Plaintiff also argues that since, under the terms of the policy, he is not considered “totally disabled” until after the 13 week qualifying period expires, and he is entitled to 50% of his monthly salary in effect immediately prior to the date of cessation of employment prior to “Total Disability,” that he is entitled to benefits based on the higher salary, because his salary “immediately prior” to his “total disability,” on November 1, 1976, was $50,000 per year.

But the policy states that payment will be paid in the amount of 50% of the salary in effect immediately prior to the date of cessation of employment. Plaintiff ceased employment on the day of his heart attack, July 29, 1976, and his rate of earnings changed after that date.
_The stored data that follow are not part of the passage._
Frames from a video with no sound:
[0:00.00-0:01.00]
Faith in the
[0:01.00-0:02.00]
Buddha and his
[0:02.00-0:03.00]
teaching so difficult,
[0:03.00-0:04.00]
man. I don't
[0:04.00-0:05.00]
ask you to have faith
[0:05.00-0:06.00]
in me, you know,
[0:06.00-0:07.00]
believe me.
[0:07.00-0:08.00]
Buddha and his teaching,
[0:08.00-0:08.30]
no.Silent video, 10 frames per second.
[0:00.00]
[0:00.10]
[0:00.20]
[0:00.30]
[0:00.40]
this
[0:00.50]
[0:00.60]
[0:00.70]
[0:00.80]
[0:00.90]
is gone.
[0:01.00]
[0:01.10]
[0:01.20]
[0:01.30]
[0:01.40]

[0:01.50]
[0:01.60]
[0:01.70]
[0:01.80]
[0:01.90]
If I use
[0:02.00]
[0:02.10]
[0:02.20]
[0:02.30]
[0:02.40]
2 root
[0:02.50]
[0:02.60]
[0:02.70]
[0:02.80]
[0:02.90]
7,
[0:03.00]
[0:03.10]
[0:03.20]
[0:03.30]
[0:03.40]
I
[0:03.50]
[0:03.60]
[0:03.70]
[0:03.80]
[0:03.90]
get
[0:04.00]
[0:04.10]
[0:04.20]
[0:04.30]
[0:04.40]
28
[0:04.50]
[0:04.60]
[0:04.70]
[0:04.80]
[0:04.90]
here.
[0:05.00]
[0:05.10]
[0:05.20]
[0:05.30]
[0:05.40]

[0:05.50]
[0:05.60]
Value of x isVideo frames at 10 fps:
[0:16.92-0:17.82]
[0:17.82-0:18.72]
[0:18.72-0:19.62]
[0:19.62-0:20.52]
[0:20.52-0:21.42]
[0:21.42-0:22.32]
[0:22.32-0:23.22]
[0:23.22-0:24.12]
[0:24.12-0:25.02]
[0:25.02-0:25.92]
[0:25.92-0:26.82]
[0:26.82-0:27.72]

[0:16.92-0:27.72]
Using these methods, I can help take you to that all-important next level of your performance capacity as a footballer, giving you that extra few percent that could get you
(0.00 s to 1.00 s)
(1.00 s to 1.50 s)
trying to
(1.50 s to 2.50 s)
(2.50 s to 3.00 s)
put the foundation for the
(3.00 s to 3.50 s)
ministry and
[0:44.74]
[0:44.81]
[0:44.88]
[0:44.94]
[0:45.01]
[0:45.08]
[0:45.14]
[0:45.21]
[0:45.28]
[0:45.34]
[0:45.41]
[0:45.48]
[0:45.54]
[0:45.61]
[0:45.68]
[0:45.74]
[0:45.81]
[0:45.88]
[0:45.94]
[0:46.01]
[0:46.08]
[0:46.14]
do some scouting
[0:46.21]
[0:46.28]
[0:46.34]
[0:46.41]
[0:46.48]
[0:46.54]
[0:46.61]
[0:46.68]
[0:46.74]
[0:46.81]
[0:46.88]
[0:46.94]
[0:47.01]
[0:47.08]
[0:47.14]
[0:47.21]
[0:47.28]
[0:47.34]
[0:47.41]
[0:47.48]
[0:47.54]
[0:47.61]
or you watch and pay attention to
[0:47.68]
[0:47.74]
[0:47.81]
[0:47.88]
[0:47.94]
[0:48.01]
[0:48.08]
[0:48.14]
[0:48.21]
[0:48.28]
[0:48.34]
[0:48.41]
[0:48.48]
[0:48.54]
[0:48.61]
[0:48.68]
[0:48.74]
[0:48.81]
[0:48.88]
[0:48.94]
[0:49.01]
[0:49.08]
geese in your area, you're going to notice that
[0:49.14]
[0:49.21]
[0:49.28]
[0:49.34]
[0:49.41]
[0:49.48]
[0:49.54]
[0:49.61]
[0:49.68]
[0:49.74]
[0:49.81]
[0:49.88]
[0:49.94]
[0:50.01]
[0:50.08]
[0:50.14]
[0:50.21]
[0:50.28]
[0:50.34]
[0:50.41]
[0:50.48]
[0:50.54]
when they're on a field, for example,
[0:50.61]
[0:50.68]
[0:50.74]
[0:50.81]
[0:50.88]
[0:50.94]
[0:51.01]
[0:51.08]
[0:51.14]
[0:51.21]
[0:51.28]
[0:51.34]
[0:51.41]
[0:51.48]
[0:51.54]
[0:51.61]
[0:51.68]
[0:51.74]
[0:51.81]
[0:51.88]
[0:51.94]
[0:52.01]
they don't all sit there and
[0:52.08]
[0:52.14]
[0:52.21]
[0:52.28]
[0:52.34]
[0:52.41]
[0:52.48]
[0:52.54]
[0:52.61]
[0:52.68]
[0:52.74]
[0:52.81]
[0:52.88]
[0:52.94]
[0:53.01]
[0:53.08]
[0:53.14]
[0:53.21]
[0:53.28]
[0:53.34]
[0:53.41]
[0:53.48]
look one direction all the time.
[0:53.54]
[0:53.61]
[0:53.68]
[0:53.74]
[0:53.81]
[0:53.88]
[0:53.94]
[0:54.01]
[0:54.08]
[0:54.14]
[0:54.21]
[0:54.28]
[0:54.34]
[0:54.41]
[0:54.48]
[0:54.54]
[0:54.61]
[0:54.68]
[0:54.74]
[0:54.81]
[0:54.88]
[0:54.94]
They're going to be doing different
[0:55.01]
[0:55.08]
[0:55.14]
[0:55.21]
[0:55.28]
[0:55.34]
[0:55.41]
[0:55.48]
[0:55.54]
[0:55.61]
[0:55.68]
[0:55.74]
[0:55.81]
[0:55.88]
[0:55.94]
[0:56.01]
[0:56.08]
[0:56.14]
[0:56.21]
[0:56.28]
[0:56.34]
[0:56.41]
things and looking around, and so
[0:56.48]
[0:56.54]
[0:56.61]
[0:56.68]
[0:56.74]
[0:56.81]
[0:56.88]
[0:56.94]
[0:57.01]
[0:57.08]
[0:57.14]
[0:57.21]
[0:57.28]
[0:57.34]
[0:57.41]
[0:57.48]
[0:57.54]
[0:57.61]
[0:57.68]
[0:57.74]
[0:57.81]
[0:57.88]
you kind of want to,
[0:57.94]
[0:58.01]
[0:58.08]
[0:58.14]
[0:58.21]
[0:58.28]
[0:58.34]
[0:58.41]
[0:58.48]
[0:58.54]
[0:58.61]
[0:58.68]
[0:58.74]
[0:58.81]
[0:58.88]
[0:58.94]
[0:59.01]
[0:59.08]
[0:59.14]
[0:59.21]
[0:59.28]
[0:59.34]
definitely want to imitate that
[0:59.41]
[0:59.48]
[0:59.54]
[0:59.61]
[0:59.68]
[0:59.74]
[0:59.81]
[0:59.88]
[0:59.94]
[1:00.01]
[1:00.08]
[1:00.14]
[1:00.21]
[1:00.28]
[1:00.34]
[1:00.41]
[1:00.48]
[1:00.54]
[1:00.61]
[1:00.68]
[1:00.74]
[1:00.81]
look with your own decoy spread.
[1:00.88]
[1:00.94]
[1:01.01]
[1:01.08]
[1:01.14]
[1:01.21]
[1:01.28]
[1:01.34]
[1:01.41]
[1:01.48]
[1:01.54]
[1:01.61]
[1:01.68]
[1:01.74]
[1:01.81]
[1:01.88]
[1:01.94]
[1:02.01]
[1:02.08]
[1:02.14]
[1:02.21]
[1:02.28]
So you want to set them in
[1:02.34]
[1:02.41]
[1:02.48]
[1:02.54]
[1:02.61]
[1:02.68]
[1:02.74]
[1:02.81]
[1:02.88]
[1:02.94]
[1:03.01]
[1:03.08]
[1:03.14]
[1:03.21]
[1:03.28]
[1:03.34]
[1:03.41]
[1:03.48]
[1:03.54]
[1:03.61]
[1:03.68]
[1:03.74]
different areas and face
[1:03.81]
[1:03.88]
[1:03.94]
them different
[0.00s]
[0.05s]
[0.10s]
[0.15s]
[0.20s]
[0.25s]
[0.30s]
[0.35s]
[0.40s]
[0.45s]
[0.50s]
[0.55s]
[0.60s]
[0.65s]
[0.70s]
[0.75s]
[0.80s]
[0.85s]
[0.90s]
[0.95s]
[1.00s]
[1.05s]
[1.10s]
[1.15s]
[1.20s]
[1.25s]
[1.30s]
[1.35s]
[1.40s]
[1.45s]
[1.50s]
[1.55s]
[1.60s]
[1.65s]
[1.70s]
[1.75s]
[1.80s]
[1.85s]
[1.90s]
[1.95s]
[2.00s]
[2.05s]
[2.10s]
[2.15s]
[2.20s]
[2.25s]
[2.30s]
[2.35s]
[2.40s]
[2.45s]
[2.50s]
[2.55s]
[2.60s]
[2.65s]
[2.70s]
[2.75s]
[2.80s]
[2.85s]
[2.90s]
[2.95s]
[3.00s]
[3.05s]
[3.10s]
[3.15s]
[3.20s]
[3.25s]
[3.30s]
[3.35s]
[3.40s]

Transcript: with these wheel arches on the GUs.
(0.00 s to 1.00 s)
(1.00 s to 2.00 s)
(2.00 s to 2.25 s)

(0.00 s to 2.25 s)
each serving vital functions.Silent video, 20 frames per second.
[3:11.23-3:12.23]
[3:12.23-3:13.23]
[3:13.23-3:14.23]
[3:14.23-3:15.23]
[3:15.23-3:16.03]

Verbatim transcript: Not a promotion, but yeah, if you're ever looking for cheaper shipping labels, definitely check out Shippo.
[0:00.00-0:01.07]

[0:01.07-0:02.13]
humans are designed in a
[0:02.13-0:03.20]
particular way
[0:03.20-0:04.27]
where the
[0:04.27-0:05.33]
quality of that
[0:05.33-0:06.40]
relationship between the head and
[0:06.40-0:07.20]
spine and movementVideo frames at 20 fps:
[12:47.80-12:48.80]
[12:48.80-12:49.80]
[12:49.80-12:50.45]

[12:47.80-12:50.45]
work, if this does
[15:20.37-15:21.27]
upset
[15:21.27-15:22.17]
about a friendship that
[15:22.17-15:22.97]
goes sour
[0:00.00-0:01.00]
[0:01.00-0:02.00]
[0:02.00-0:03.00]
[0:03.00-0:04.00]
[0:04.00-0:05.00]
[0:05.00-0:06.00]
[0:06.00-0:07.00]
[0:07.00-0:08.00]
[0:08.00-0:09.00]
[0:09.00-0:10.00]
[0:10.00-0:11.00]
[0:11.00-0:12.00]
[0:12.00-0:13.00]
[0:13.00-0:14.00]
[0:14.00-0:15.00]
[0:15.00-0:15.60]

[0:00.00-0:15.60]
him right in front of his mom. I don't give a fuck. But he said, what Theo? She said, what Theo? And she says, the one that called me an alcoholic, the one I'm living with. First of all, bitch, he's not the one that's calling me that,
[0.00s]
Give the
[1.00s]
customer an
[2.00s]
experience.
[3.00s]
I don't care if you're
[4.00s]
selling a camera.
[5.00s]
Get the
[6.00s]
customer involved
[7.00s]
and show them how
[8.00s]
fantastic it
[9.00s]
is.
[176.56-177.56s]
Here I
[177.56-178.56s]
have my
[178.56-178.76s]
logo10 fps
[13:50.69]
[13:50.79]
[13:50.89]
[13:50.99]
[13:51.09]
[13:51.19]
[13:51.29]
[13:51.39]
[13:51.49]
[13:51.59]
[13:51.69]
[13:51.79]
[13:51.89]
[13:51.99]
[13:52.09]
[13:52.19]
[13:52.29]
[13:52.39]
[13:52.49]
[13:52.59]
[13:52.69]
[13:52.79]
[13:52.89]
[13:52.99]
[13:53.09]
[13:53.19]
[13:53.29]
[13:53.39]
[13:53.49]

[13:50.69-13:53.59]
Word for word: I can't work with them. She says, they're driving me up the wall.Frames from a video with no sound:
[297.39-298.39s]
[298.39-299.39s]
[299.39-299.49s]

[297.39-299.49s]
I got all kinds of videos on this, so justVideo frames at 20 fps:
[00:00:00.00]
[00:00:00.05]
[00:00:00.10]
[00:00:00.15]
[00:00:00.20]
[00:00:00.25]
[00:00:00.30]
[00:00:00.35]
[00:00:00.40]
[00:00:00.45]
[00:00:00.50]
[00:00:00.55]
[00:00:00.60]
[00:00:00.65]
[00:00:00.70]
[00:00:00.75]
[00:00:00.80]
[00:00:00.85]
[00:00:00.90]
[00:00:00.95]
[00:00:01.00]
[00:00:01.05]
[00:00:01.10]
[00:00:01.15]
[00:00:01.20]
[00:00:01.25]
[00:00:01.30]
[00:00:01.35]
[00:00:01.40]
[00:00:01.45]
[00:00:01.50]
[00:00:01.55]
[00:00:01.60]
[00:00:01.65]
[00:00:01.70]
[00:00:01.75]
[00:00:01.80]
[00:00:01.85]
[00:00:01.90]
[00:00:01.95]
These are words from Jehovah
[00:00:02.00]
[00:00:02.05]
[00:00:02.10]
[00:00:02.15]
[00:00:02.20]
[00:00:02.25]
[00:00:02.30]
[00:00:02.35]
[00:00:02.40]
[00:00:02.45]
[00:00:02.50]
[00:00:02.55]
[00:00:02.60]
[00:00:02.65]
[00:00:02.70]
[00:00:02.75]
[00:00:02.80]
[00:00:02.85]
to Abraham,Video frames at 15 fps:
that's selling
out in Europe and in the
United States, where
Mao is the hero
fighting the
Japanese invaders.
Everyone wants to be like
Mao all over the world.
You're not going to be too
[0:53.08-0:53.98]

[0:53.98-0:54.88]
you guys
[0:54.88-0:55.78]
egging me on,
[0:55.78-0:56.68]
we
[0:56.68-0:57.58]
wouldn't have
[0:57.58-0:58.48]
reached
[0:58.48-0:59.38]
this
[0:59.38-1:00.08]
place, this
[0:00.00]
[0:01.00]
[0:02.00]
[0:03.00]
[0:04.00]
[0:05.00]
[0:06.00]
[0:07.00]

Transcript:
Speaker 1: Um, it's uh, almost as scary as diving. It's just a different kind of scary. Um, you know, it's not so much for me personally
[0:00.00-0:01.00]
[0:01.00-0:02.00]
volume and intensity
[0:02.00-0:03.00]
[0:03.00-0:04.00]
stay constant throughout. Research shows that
The date of total disability is, therefore, immaterial to this issue.

Finally, plaintiff contends that whether he was “actively at work” on the date of the change in the rate of his earnings is an issue of fact which remains to be tried at the District Court, and that Court was therefore in error in granting summary judgment to defendant under Rule 56, Utah R.Civ.P. “Actively at work” is defined in the policy as follows:

“actively at work” — an employee shall be considered “actively at work” if he reports for work on the date in question at his usual place of employment with his Employer and such usual place of employment is outside of his home, and if when he so reports he is able to perform all of the usual and customary duties of his occupation on a regular, full-time basis. If an employee does not report, or if his usual place of employment with his Employer is not outside of his home, he shall be considered ‘actively at work’ if at any time on the date in question, he is neither (i) hospital confined, nor (ii) disabled to a degree that he could not then have reported to a place of employment outside of his home and performed all of the usual and customary duties of his occupation on a regular, full-time basis... . [Emphasis added.]

Plaintiff reasons here that since he did not report to work after his heart attack, and he was not confined to a hospital, there is a possibility he was not disabled to the extent that he could not, on or after September 14,1976, have reported to work and performed all of the usual and customary duties of his occupation on a regular, full time basis, regardless of his doctor’s advice. Plaintiff is again clutching at straws. In order to qualify for payments of benefits under the policy, plaintiff affirmed that he was totally disabled for the entire 13 week qualifying period. This fact is therefore not disputed, as it was admitted by plaintiff at the trial court that he was totally disabled after July 29, 1976, and could not thereafter return to work on a full time basis.

We find no material fact to be in dispute, and sustain the District Court’s interpretation of the contract, which is a matter of law. The summary judgment granted to the defendant is therefore affirmed. Costs to defendant.

DURHAM, J., does not participate herein; BURNS, District Judge, sat. 
      
      . P.E. Ashton Co. v. Joyner, 17 Utah 2d 162, 406 P.2d 306 (1965); Jorgensen v. Hartford Fire Insurance Co., 13 Utah 2d 303, 373 P.2d 580 (1962); Am. Cas. Co. of Redding v. Eagle Star Ins., Utah, 568 P.2d 731 (1977).